The Right to Dress However You Want
Transgender Americans are under attack. Across the country, Republicans have introduced an avalanche of legislation to restrict access to gender-affirming health care, censor how gender is discussed in schools, prevent trans people from using public bathrooms and even ban drag shows and cross-dressing onstage. In March, Tennessee criminalized drag performances where children are present. In April, Montana Republicans barred Representative Zooey Zephyr from the floor of the state House in part for her vocal opposition to a similar bill, which is now headed to the governor’s desk.
Attacks on gender nonconformity — and cross-dressing in particular — have a long history in America. Anti-drag laws similar to the one passed in Tennessee and even more restrictive cross-dressing bans were part of municipal criminal codes for most of the 20th century. But just as the laws aren’t new, neither is the fight against them. Over the course of the 1960s and 1970s, gender nonconforming activists argued that sartorial censorship harms anyone who deviates from rigid gender norms. These activists won in court. Looking back on their victories can inspire trans people and their allies today, not just by highlighting effective legal strategies but also by reminding us that state-mandated gender conformity is an affront to everyone’s right of self-expression.
Legal attacks on gender expression like those being passed today in Florida, Iowa, Montana and elsewhere have disturbing similarities to those that were on the books throughout most of the 20th century: Then, cities across the country criminalized appearing in public “in a dress not belonging to his or her sex.” Others prohibited “female impersonators” or “masquerade.” These laws were routinely used to harass and discredit anyone who transgressed gender norms, including feminists who wore men’s clothes to protest gender inequality, sex workers signaling that they were available to be engaged, drag performers, cross-dressers and people who today might identify as transgender. Arrests could have major consequences. Many people arrested under these ordinances lost their jobs and families.
Others endured violence and humiliation from the police. Toni Mayes, a trans woman in Houston, did everything she could think of to avoid running afoul of a law banning cross-dressing “with intent to disguise” in the mid-1970s. She went so far as to ask the City Council and the police department for ID cards to protect trans people from these arrests. When they refused, Ms. Mayes began wearing a sign that read “My body is male” to avoid the appearance of hiding her identity. The police proceeded to arrest her eight times in three years anyway. At one point she spent nine hours in a men’s jail. “I felt terrible,” she later told a reporter. “I had my wig torn off and there were a lot of remarks I didn’t care for.” The publicity meant that she was “immediately recognized everywhere, can’t get a job, and has no income.” She resolved to bring a constitutional challenge to the Houston ordinance so that other people could avoid the same harassment.

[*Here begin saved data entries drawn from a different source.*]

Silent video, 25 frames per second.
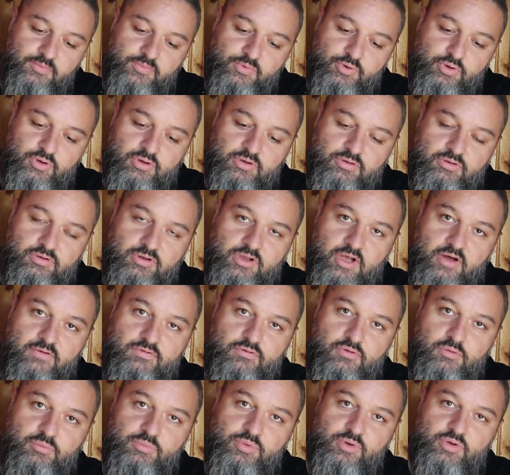your
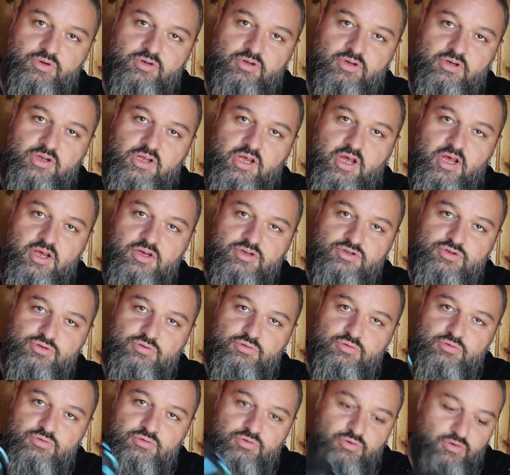dive computer case
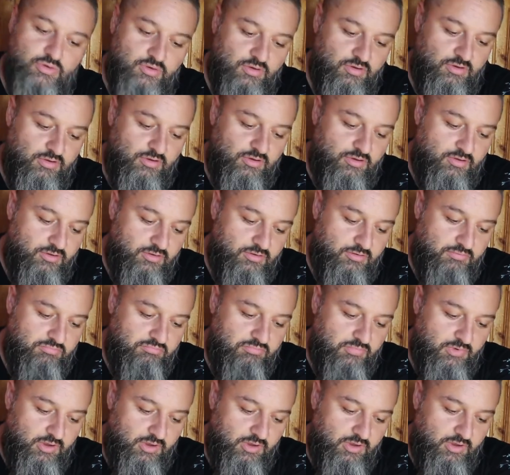to your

Ms. Mayes was not alone. Defendants had long challenged their arrests under these laws, but in the late 1960s and 1970s, a network of gender nonconforming activists began to win constitutional claims. These lawsuits helped solidify a growing political and social network of people who transgressed gender norms — “gender outlaws,” to use the author Kate Bornstein’s evocative phrase — some of whom identified as transvestites, street queens and transsexuals. Gender outlaws helped defeat similar ordinances in at least 16 cities by the end of the 1980s, according to my research.